Equality and diversity for the arts

WOW – Mid Life!

Case Studies

Artistic Director Claire Hodgson recently attended the WOW – Women of the World event in Exeter. Claire was invited to speak on two panels during the day and also held a ‘Listening Booth’ for her upcoming show, Mid Life. Claire spoke about her experiences of the perimenopause and menopause on a panel discussing ‘My Personal Heatwave’. She shared her six point plan, of what she discovered worked in her perimenopause, posing lots of questions to consider in the lead up to mid life.

Can you reinvent your relationship with yourself?
If you have limited energy (we all have actually), where will you direct it to have the most impact? What will you let go of?
What you want for yourself in this next period of your life?
“…What will you do now
with the gift of your left life?”
 Snow by Carol Ann Duffy

“Consider menopause as an opportunity to practice self love and prioritise what you want to do with your life.
A mid life crisis should happen – a crisis in that you reflect on everything that has happened so far and what is to come.”

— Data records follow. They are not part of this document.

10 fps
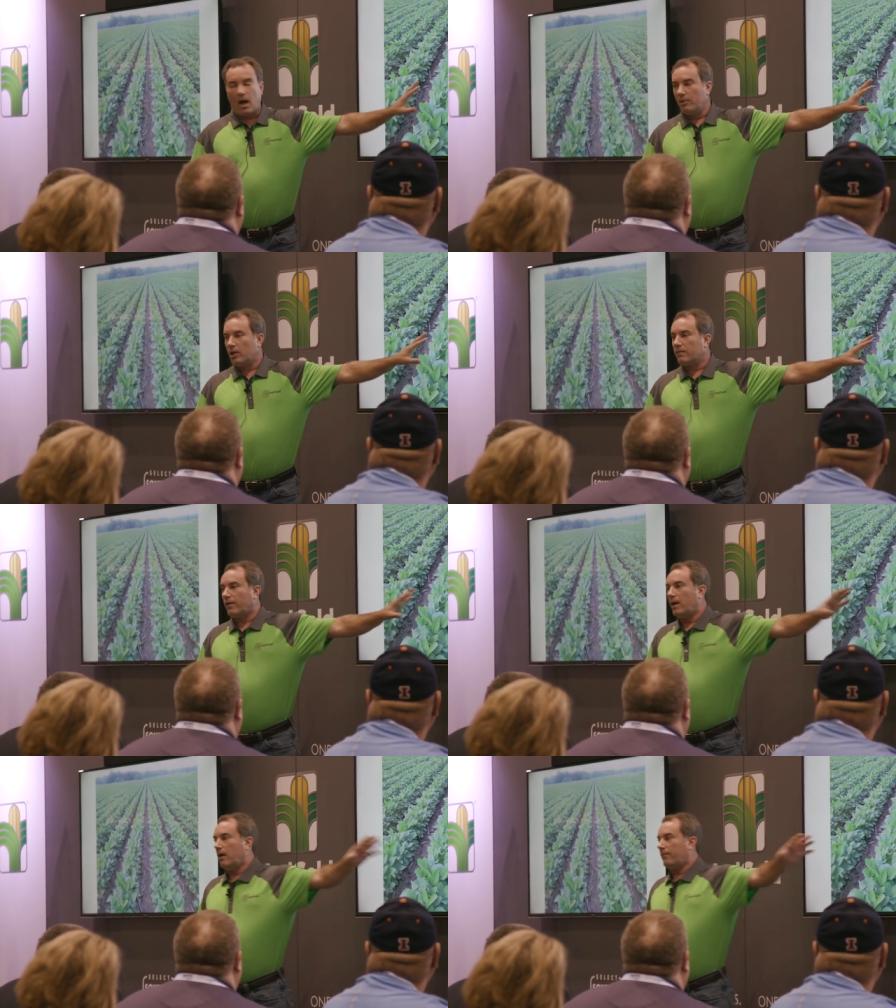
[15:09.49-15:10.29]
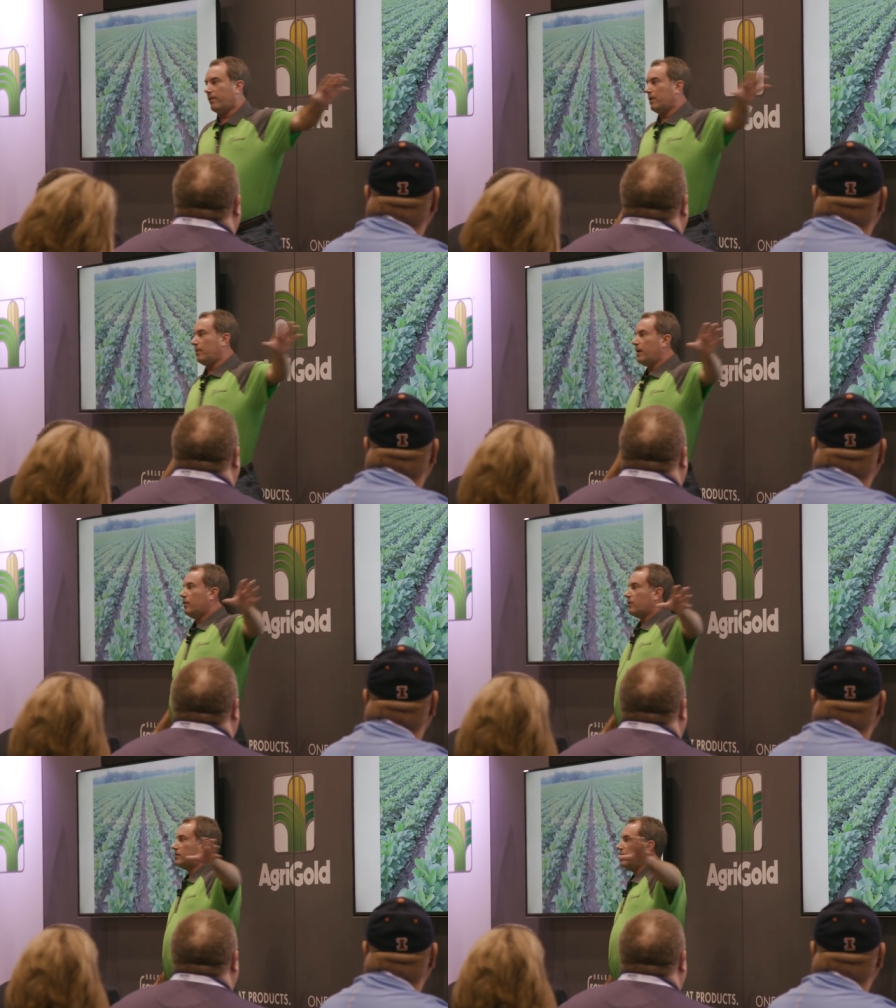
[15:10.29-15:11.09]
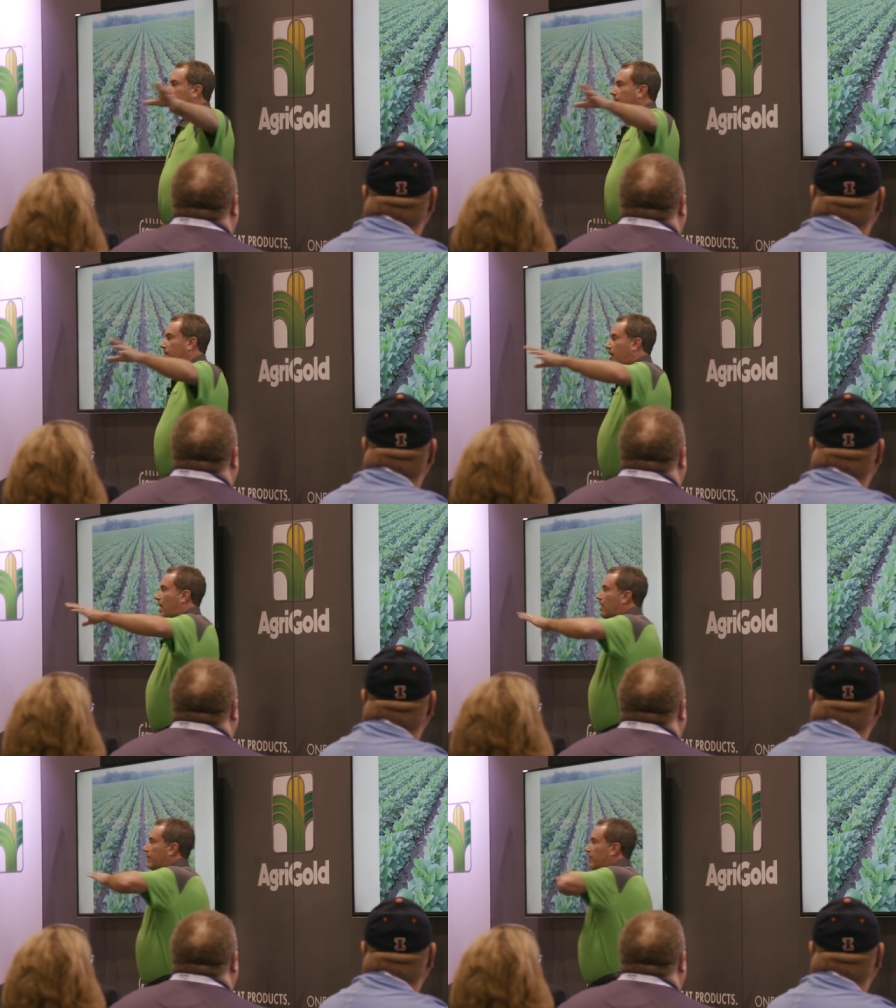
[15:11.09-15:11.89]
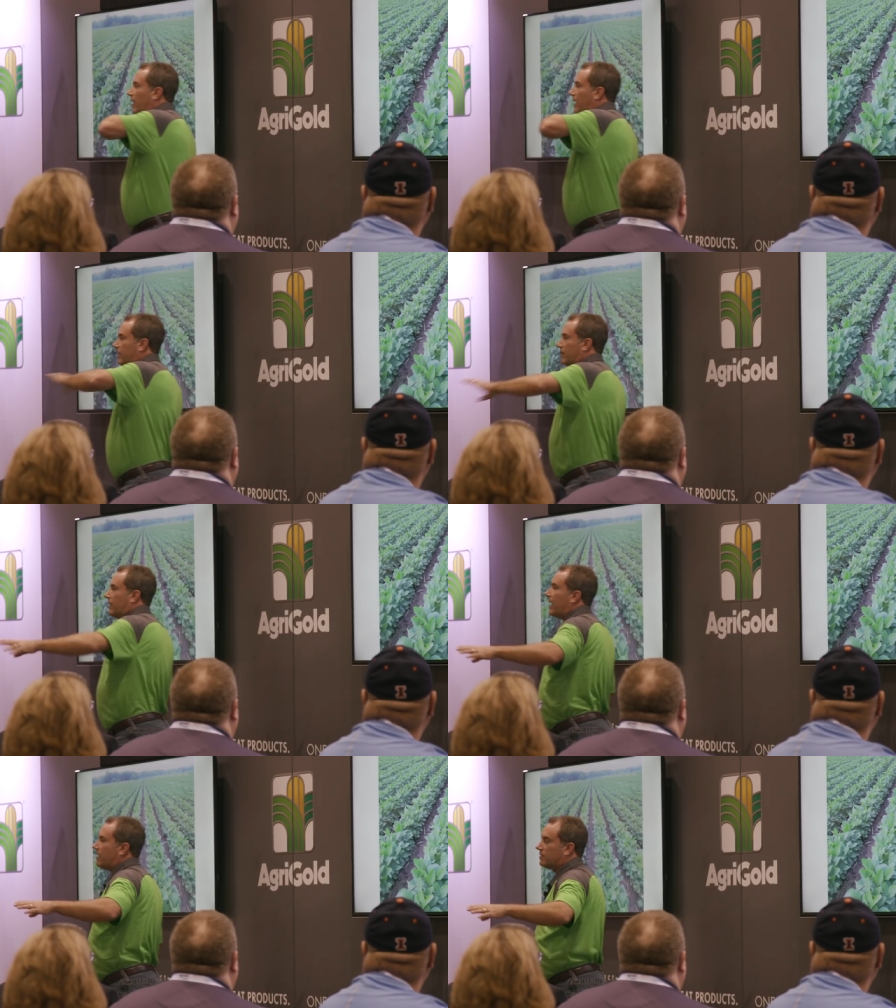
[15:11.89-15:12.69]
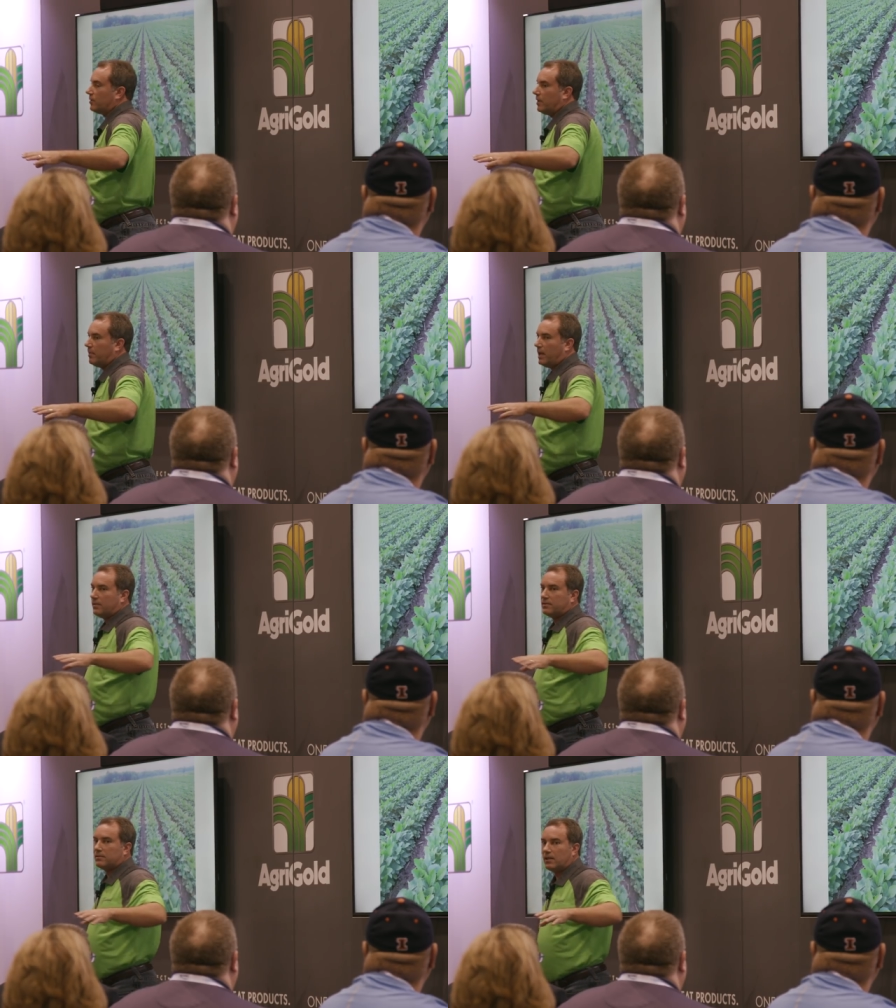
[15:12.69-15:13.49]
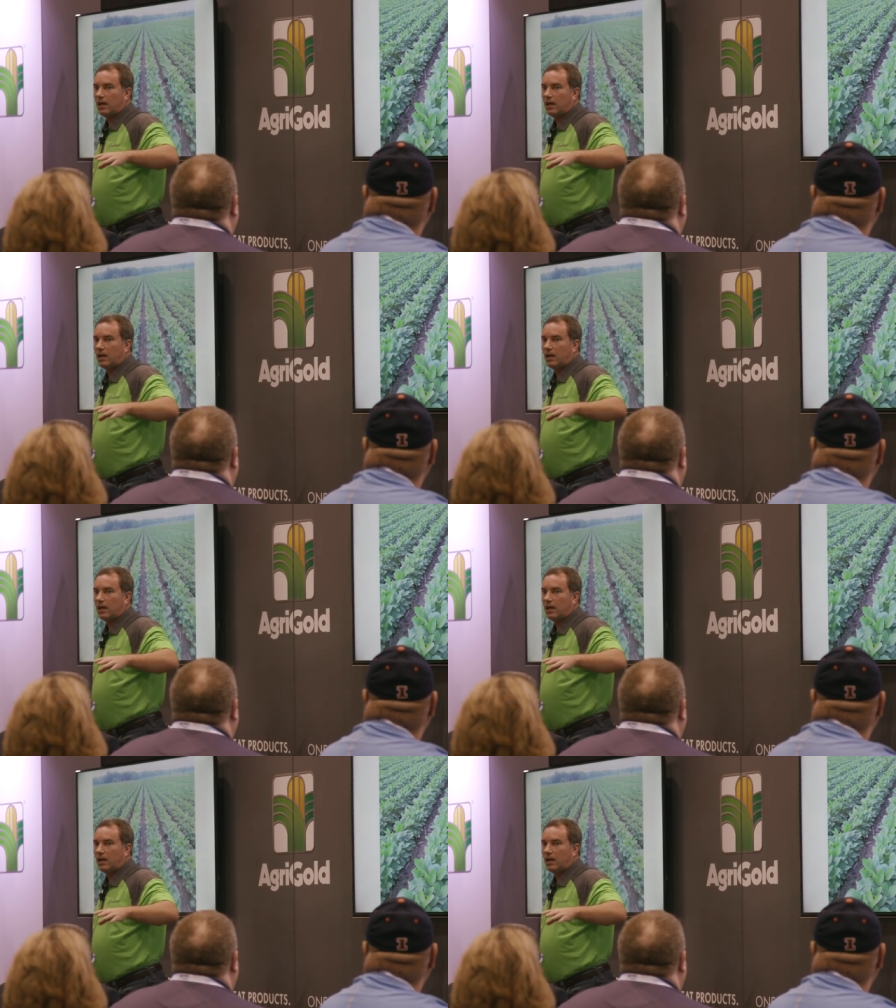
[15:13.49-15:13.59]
I'm looking for help from anybody who can help me with how to irrigate soybeans.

Claire spoke about how younger women need good information about the menopause/peri menopause. Claire believes if she had understood what was coming, she would have entered the physical transition in the best shape she could be – emotionally and physically – as this helps lessen symptoms:

“Less stigma, more information.
You can’t ignore this moment in your life, but you can prepare for it.
Through exercise, learning, relaxation and managing stress well.”

The second panel discussion, ‘Working 9 to 5. Not a way to make a living?’ highlighted how flexible working enables a whole range of people – including those with long term conditions and those with caring responsibilities – to take up leadership positions. Claire believes we need to encourage using task based contracts, which help people to be in charge of their own time.

The Mid Life Listening Booth was also at the WOW Exteter event, giving women the opportunity to share their stories, experiences and anecdotes about their own confusing, messy and glorious mid life. Anyone who shared a story was rewarded with a lovely cupcake (in the colours of the suffragettes of course).

A table full of pens, swing tags, postcards and cakes, with a voice recorder ready to interview women.

Women told Claire stories of how it had been a moment of change, and yet they had found ways through, as varied as tantric practices, to simply stopping to appreciate the everyday. Some talked about grief and the pain of losing a parent. Many stories shared were very funny, with one woman laughing, “You might as well carry a placard around saying ‘watch me fall apart’.”
The Mid Life show is about bearing witness to women’s stories and removing the stigma of menopause. Claire is developing the show with Sheila Chapman, a novelist, lawyer and winner of the Bridport prize for first novel, and Dr Isabel de Salis, Research Associate at Bristol University and menopause expert.
Claire will be in Bristol on Saturday 18th November for The Great Menopause Event, run by Bristol City Council, Bristol University and Bristol Women’s Commission.